- _What is expected_: Print the records below exactly, and do not carry over any picture.
** Opening Extracted information block **
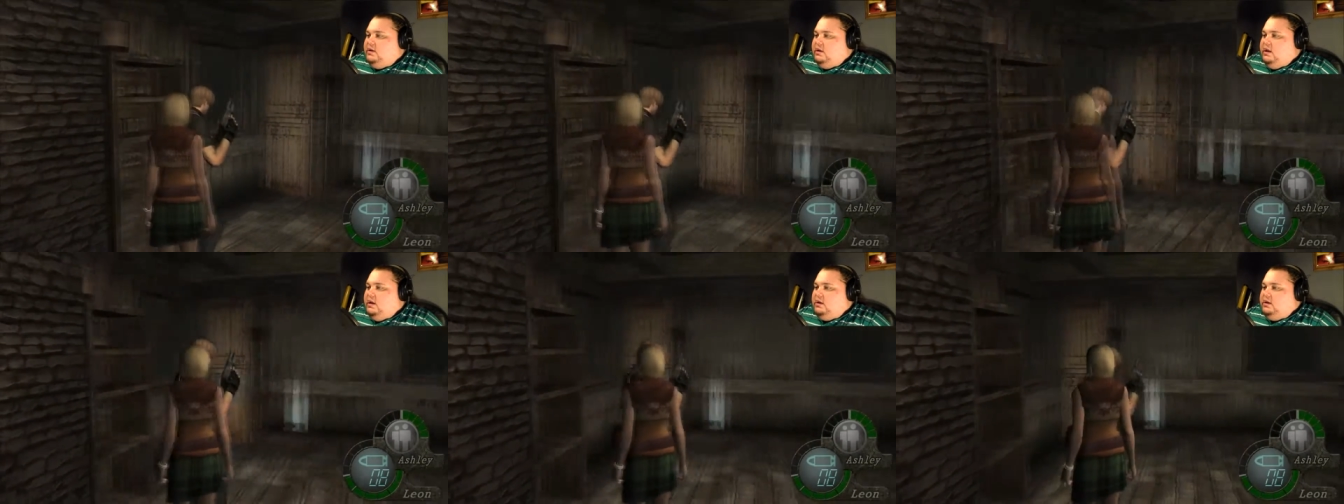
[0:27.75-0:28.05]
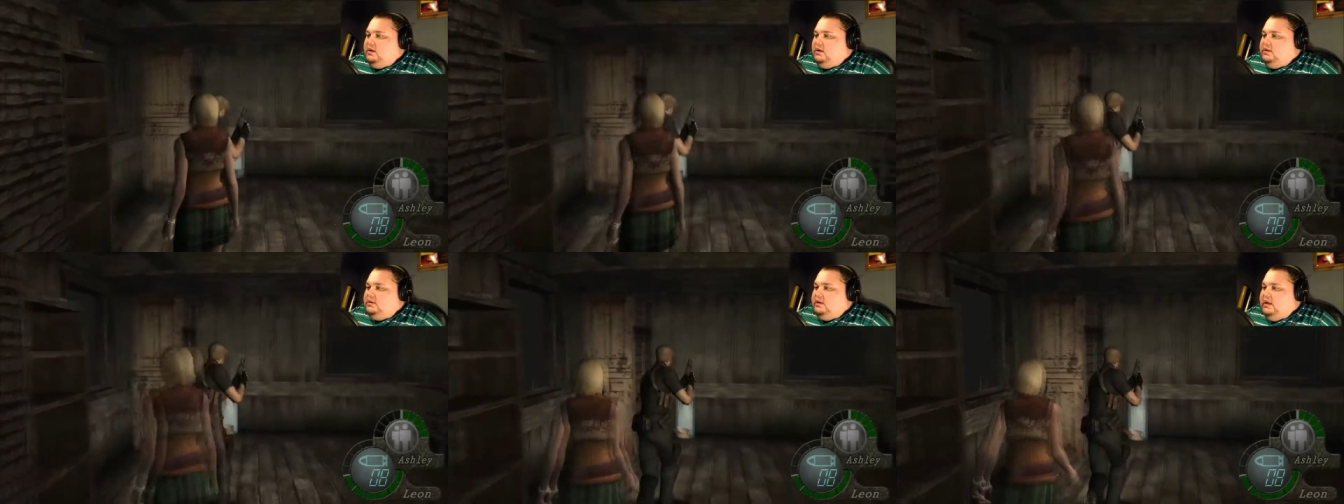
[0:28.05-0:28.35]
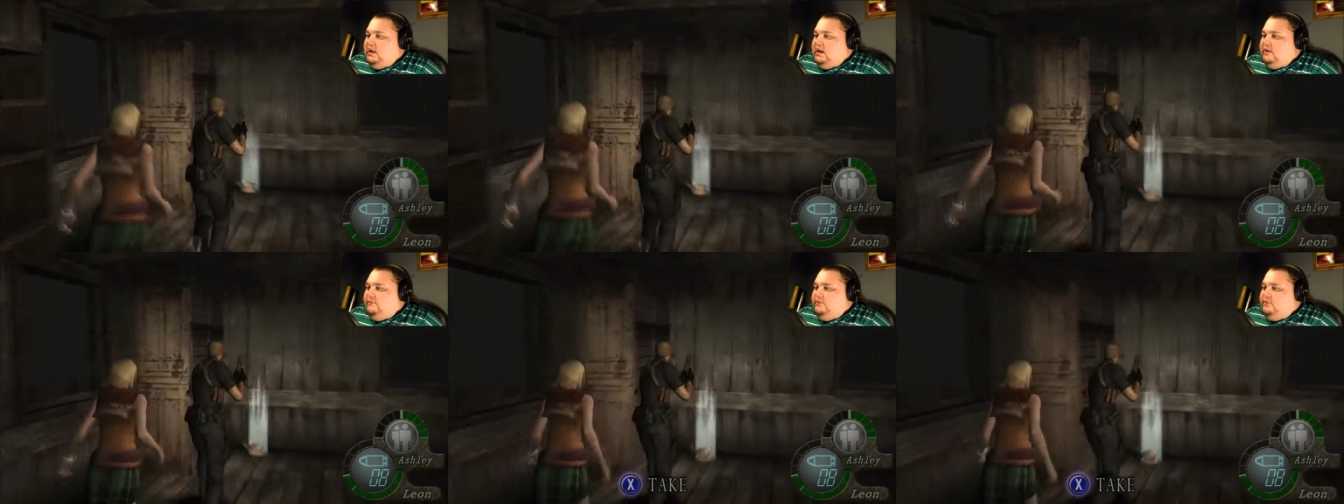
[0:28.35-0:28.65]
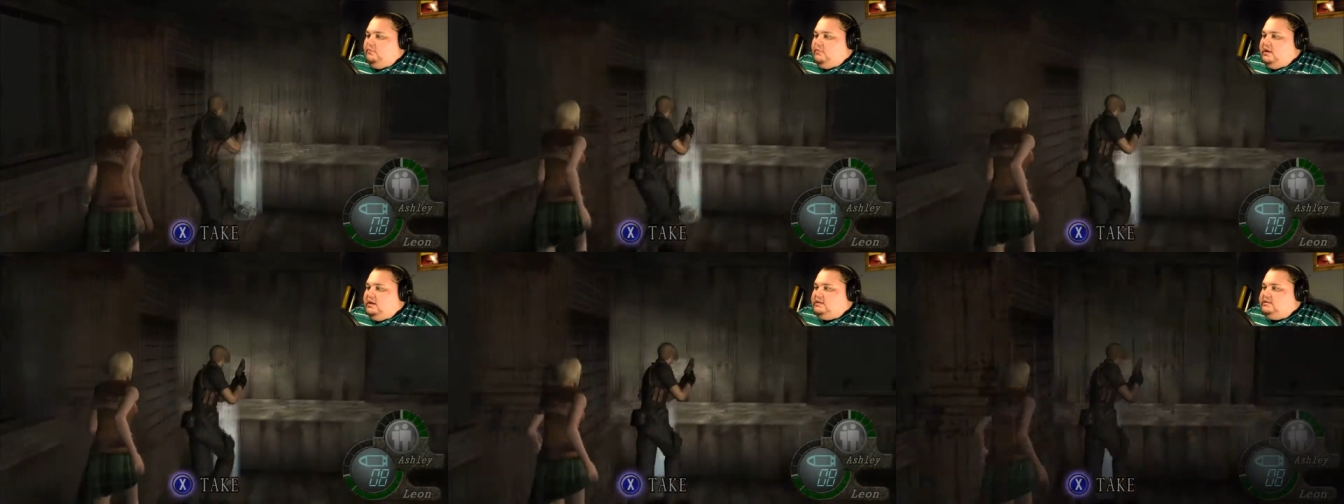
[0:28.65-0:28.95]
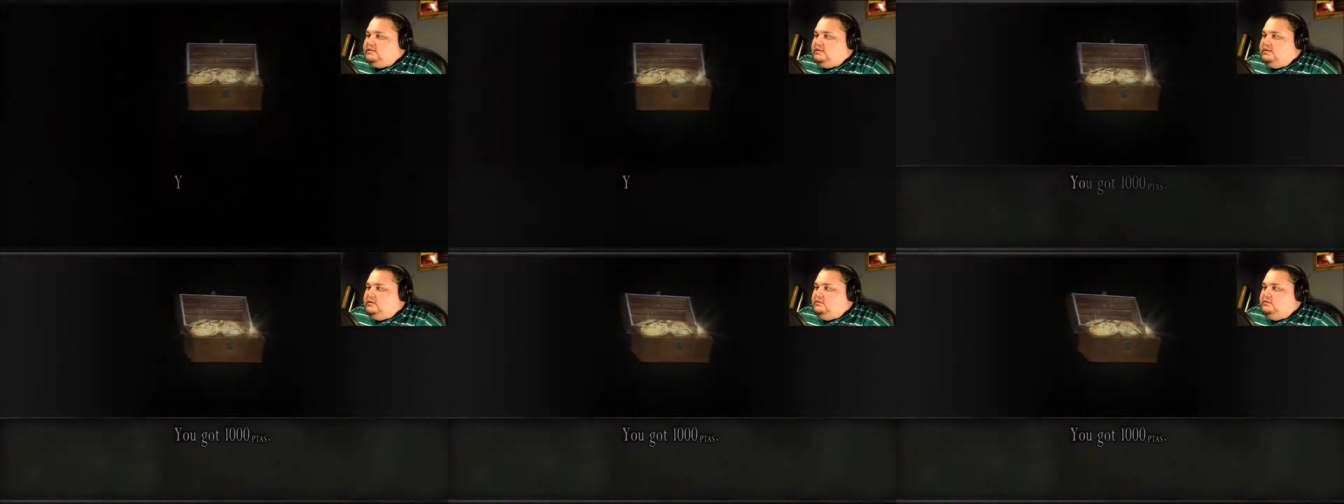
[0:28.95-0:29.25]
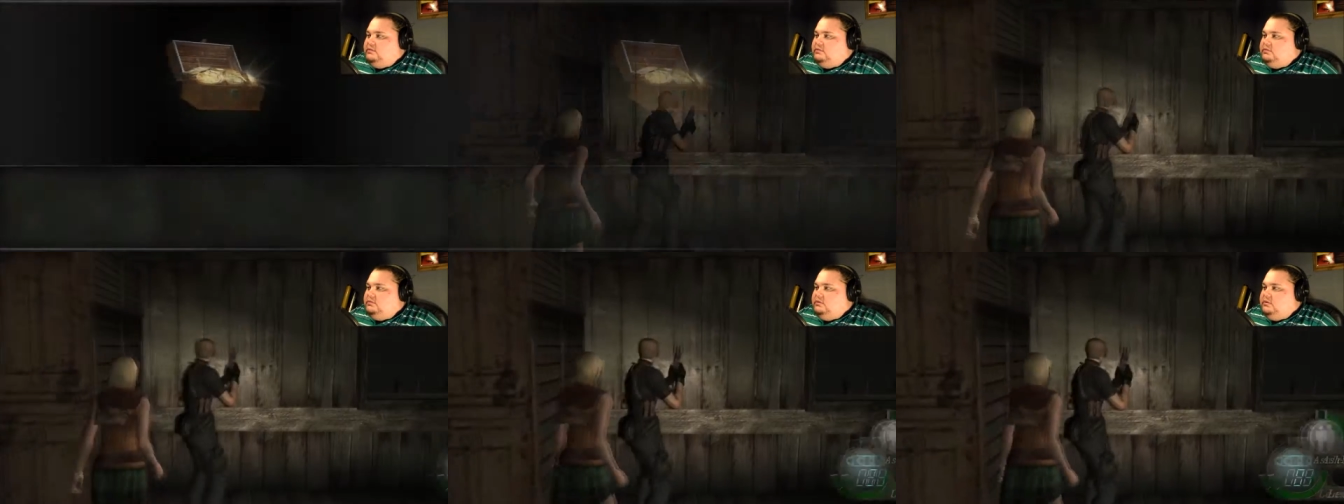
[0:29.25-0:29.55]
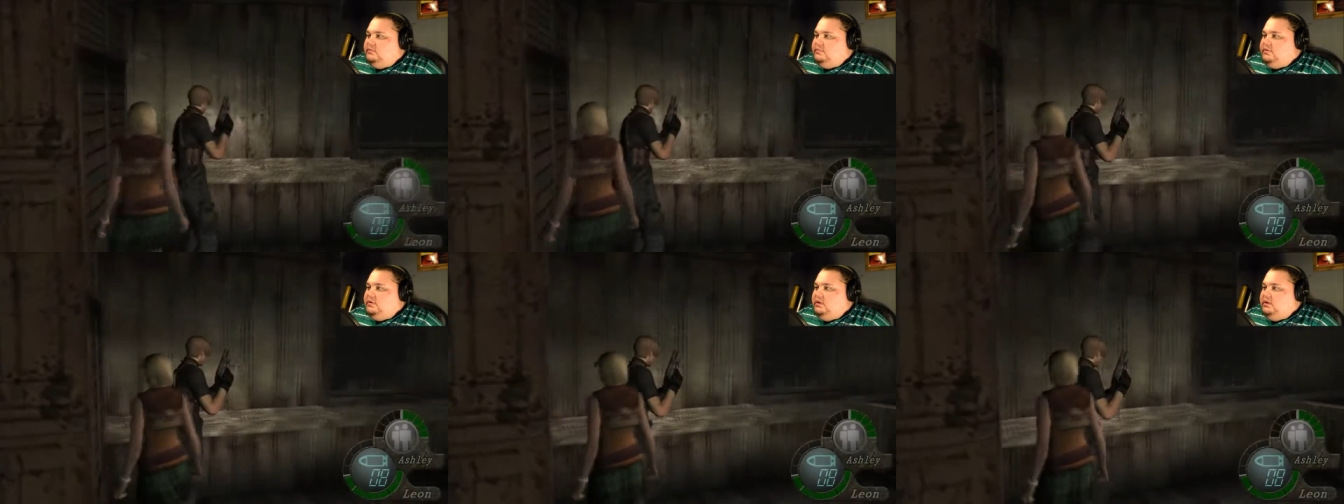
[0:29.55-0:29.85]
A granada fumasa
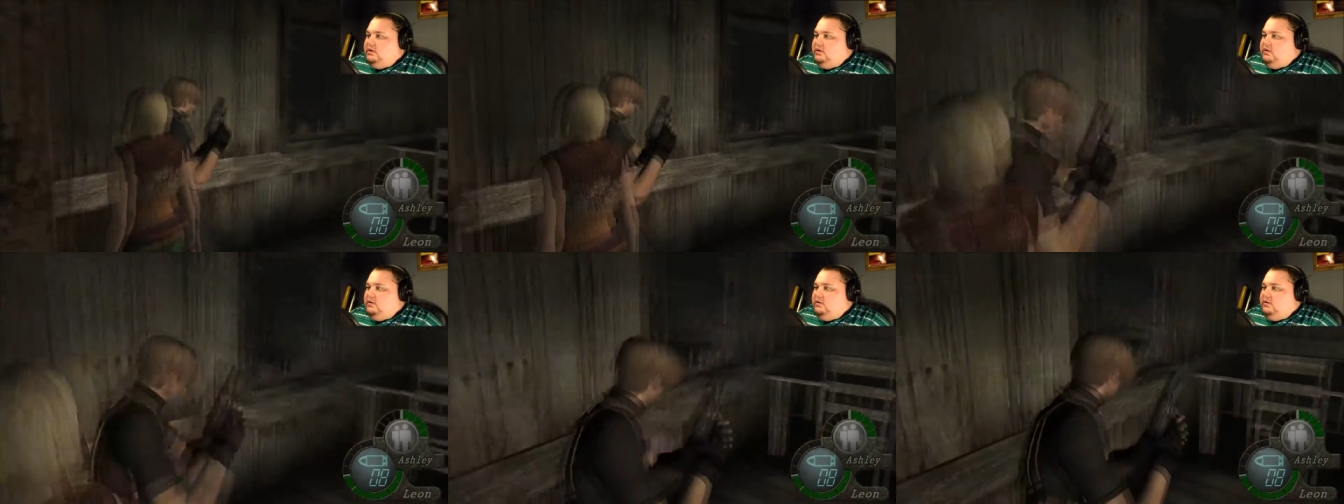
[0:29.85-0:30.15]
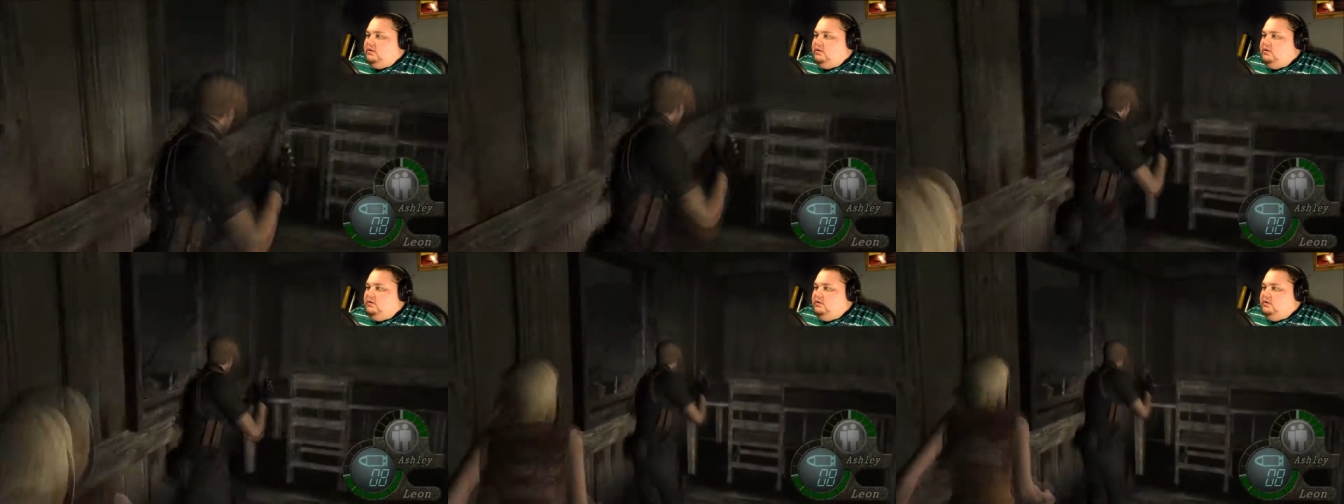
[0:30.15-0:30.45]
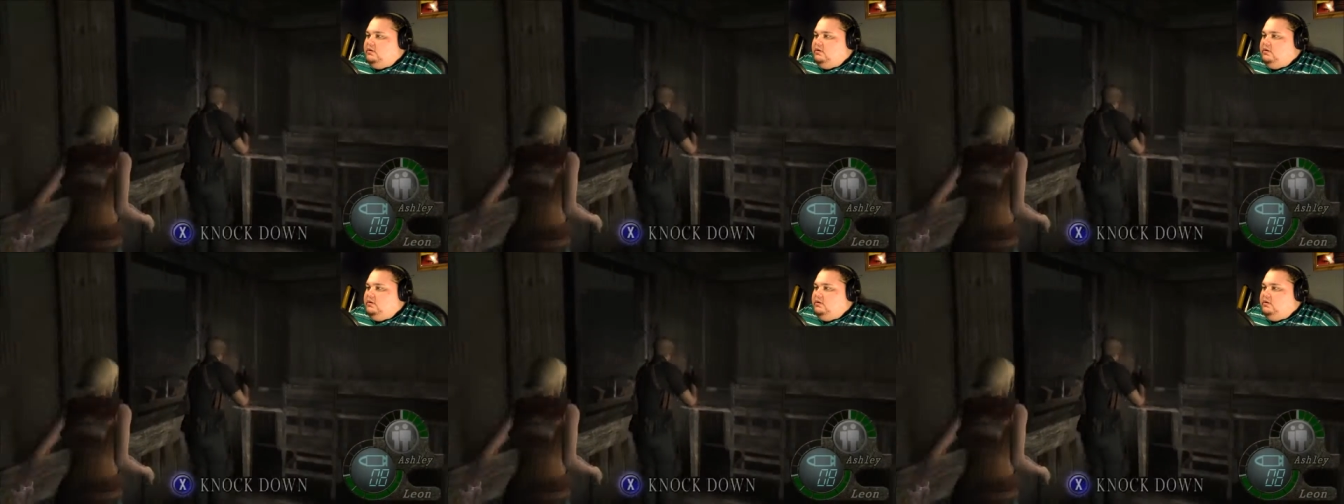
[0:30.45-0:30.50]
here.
** Closing Extracted information block **
- _Response for this exercise_:
[0:27.75-0:28.05]
[0:28.05-0:28.35]
[0:28.35-0:28.65]
[0:28.65-0:28.95]
[0:28.95-0:29.25]
[0:29.25-0:29.55]
[0:29.55-0:29.85]
A granada fumasa
[0:29.85-0:30.15]
[0:30.15-0:30.45]
[0:30.45-0:30.50]
here.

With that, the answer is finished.